**Work instruction**
Word for word, retype the lines from the one containing "Frames from a" to the one containing "[00:05:47.97 to 00:05:48.27]" below, keeping both end lines and dropping the pictures.

** Material provided follows **

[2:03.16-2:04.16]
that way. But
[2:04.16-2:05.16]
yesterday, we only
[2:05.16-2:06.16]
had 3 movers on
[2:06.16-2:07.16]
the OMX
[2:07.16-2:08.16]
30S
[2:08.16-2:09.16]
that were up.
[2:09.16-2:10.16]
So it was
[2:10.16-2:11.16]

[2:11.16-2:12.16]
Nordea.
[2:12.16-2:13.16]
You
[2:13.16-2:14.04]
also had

** End of Material provided **
** Material provided follows **

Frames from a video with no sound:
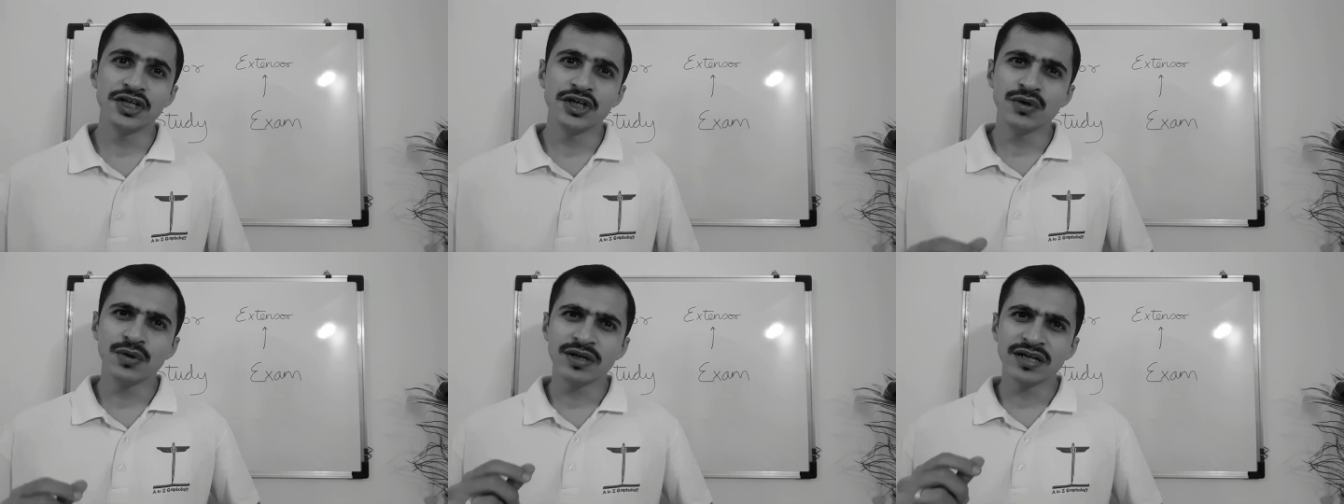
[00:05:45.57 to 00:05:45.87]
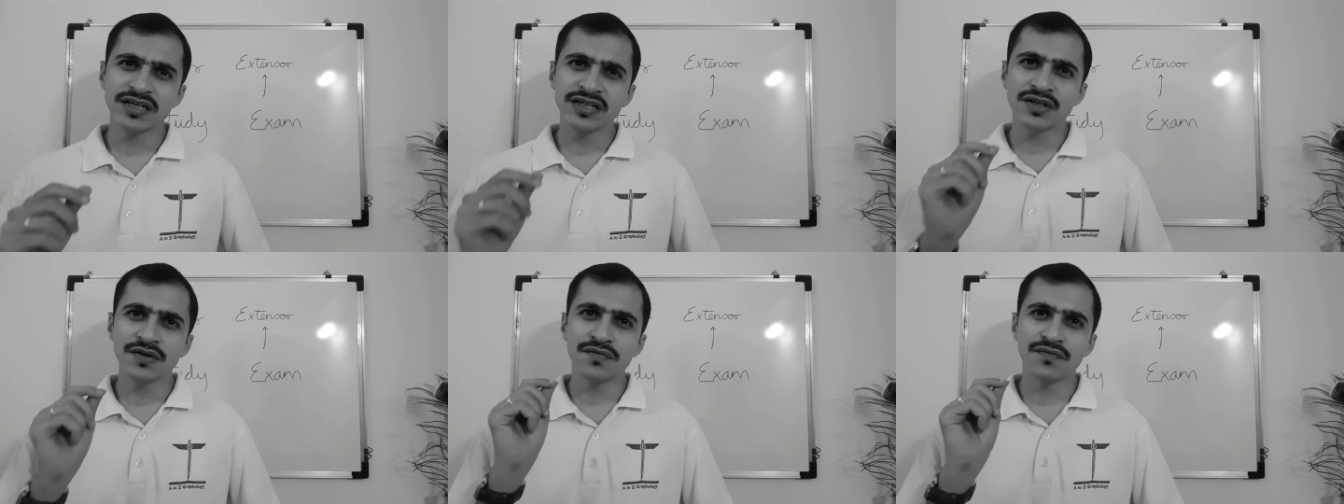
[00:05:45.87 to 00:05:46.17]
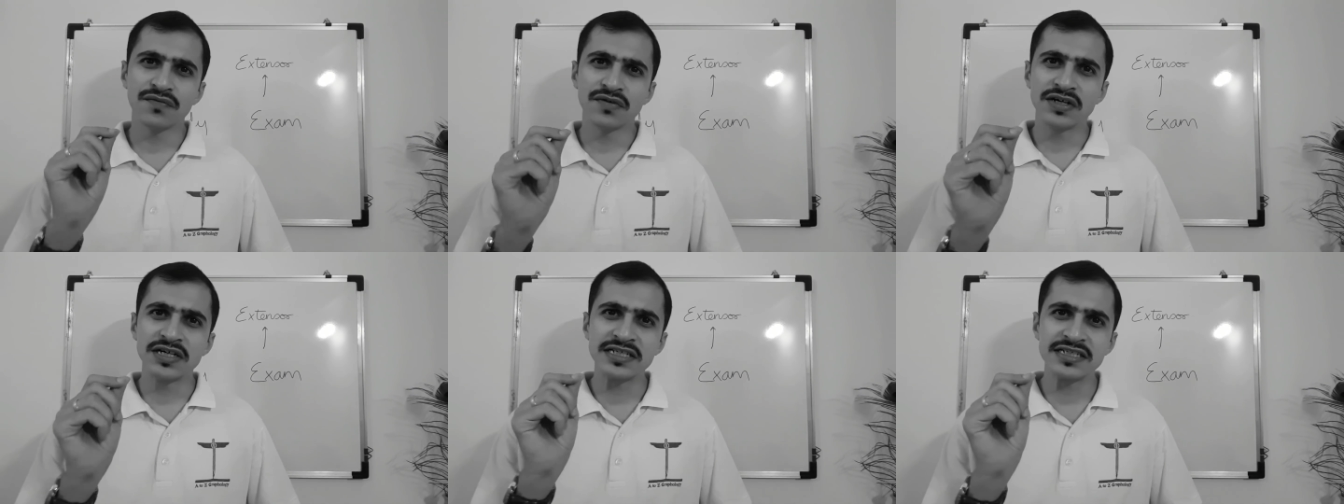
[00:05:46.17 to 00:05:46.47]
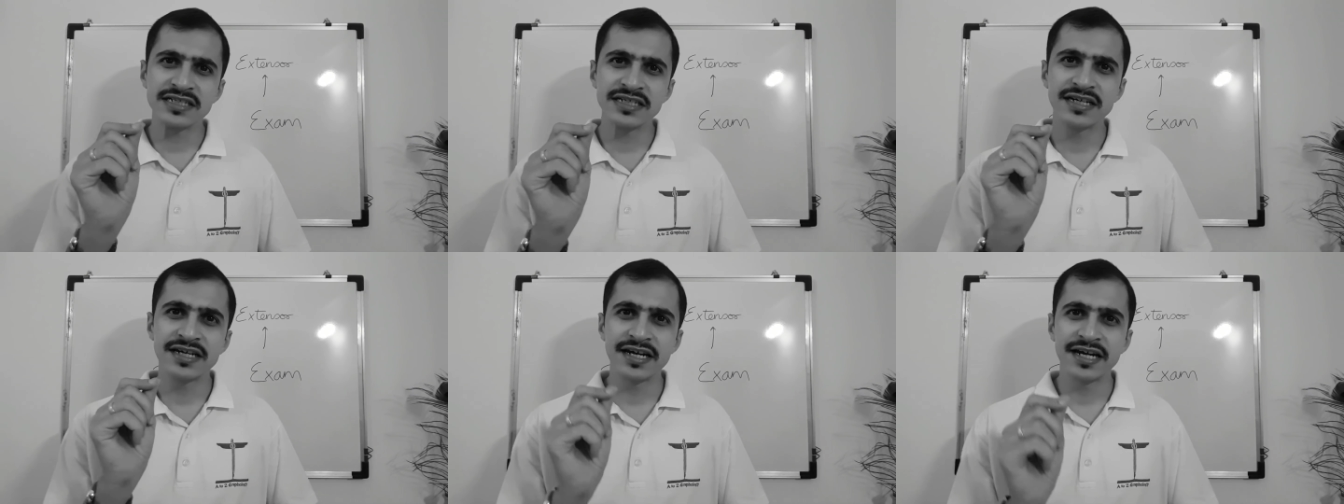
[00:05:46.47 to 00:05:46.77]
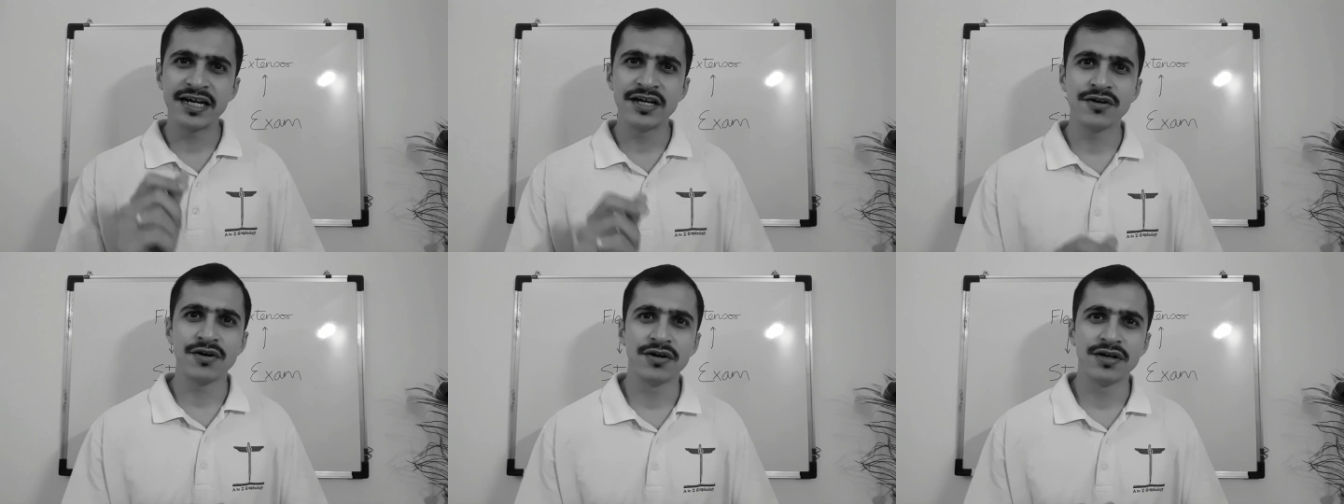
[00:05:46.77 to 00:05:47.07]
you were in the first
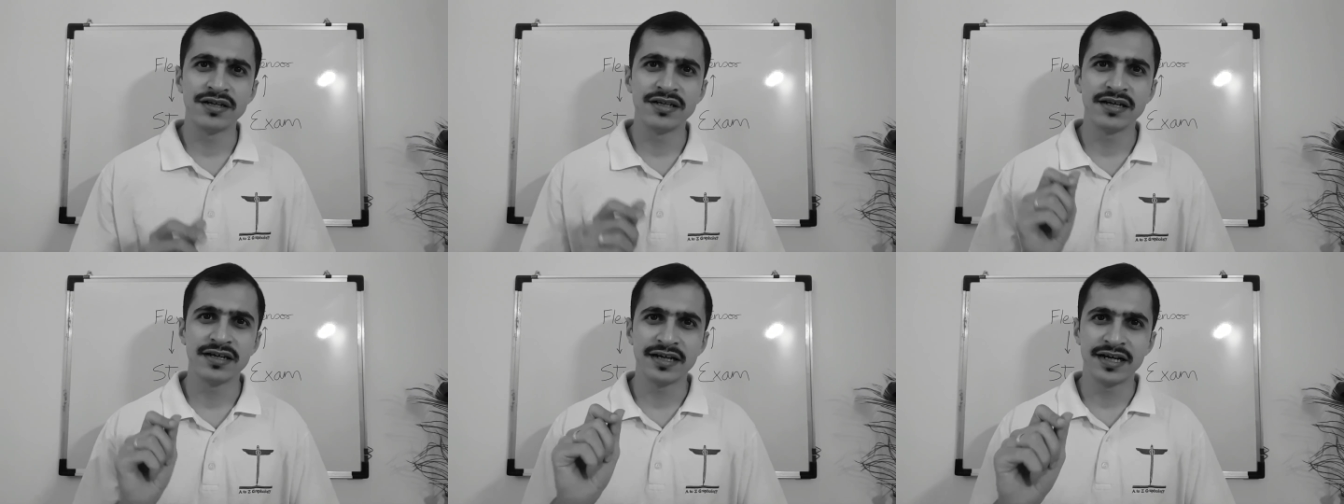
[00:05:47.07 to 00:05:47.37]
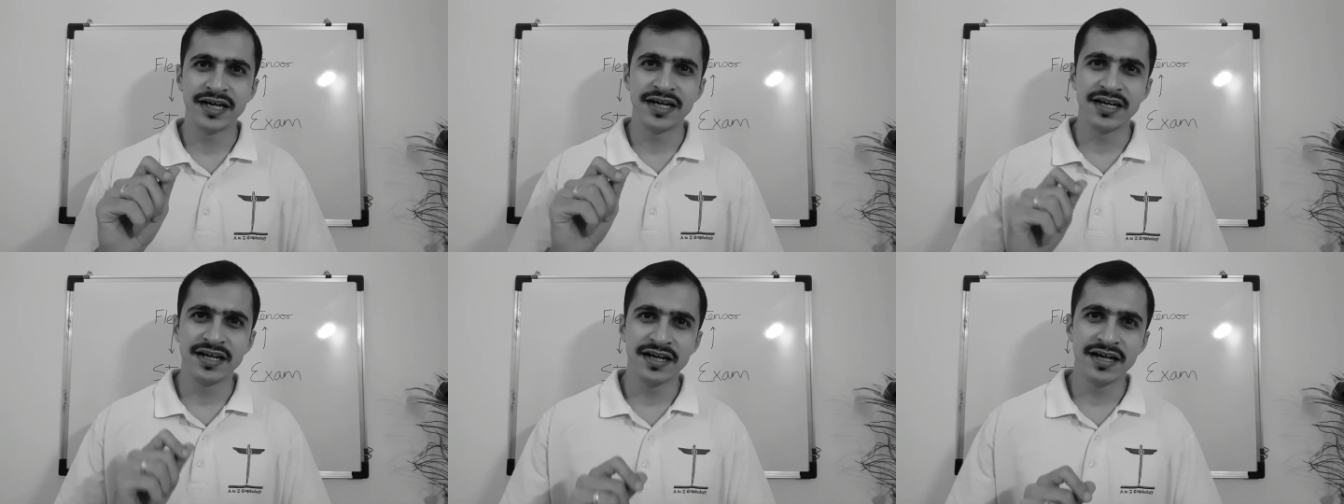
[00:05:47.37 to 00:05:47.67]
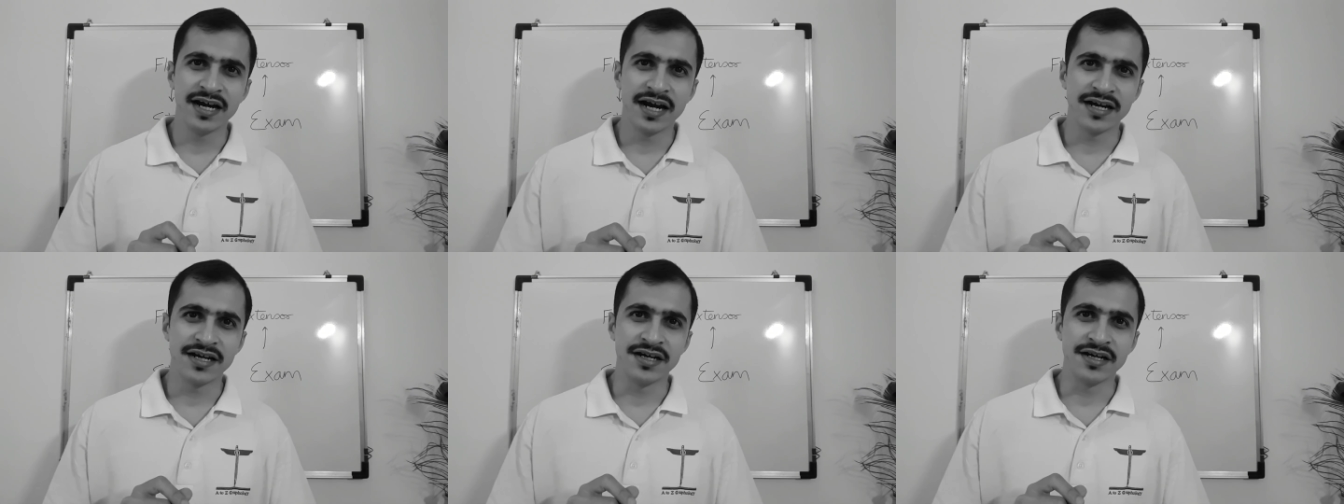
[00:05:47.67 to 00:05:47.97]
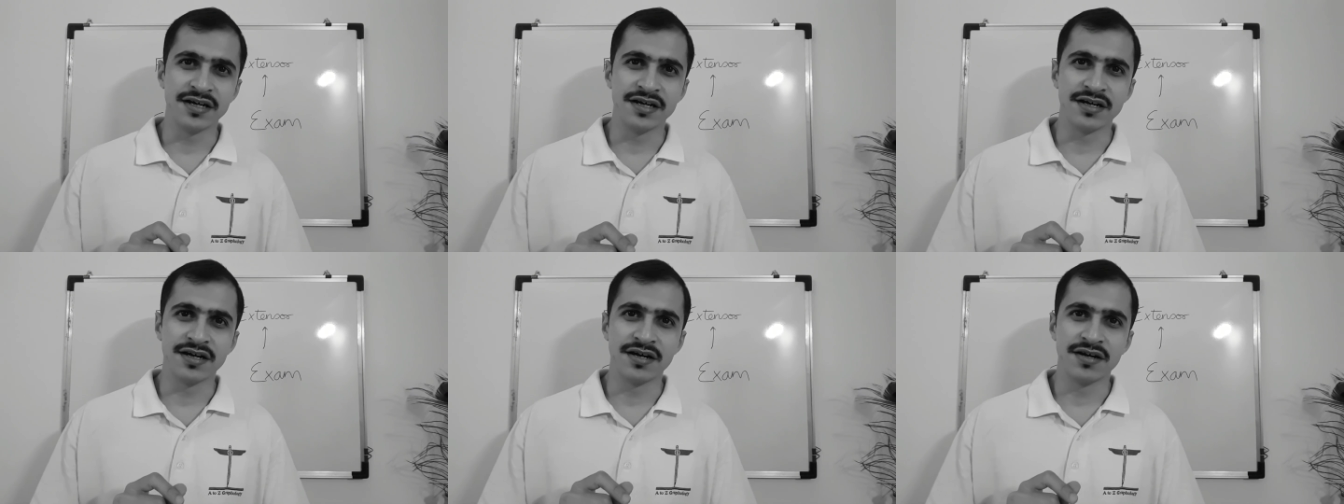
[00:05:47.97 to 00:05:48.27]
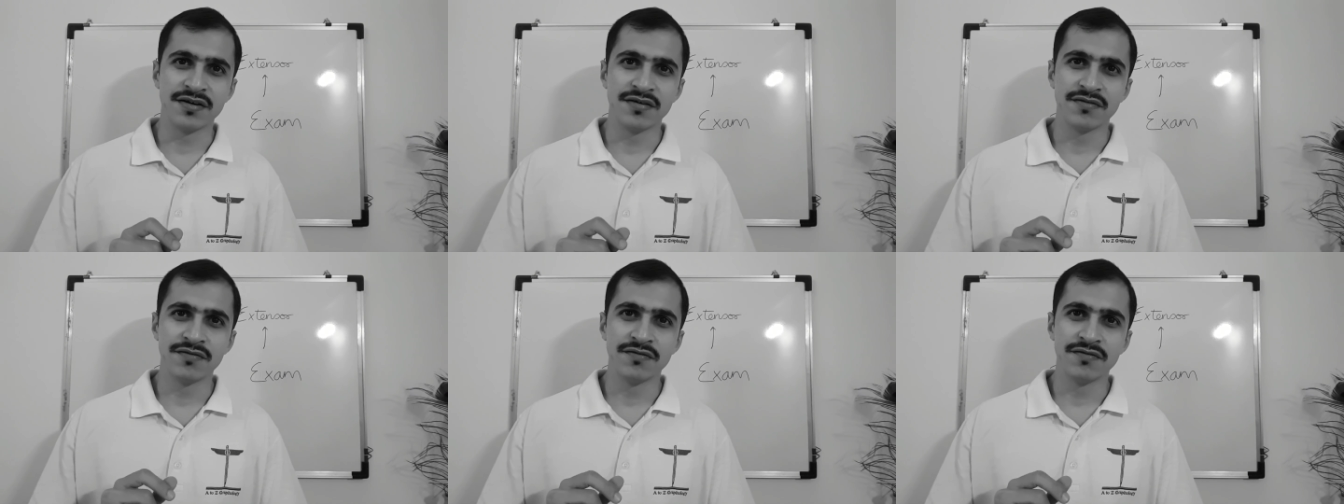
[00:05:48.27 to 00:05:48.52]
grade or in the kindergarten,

** End of Material provided **

**Answer to the problem**
Frames from a video with no sound:
[00:05:45.57 to 00:05:45.87]
[00:05:45.87 to 00:05:46.17]
[00:05:46.17 to 00:05:46.47]
[00:05:46.47 to 00:05:46.77]
[00:05:46.77 to 00:05:47.07]
you were in the first
[00:05:47.07 to 00:05:47.37]
[00:05:47.37 to 00:05:47.67]
[00:05:47.67 to 00:05:47.97]
[00:05:47.97 to 00:05:48.27]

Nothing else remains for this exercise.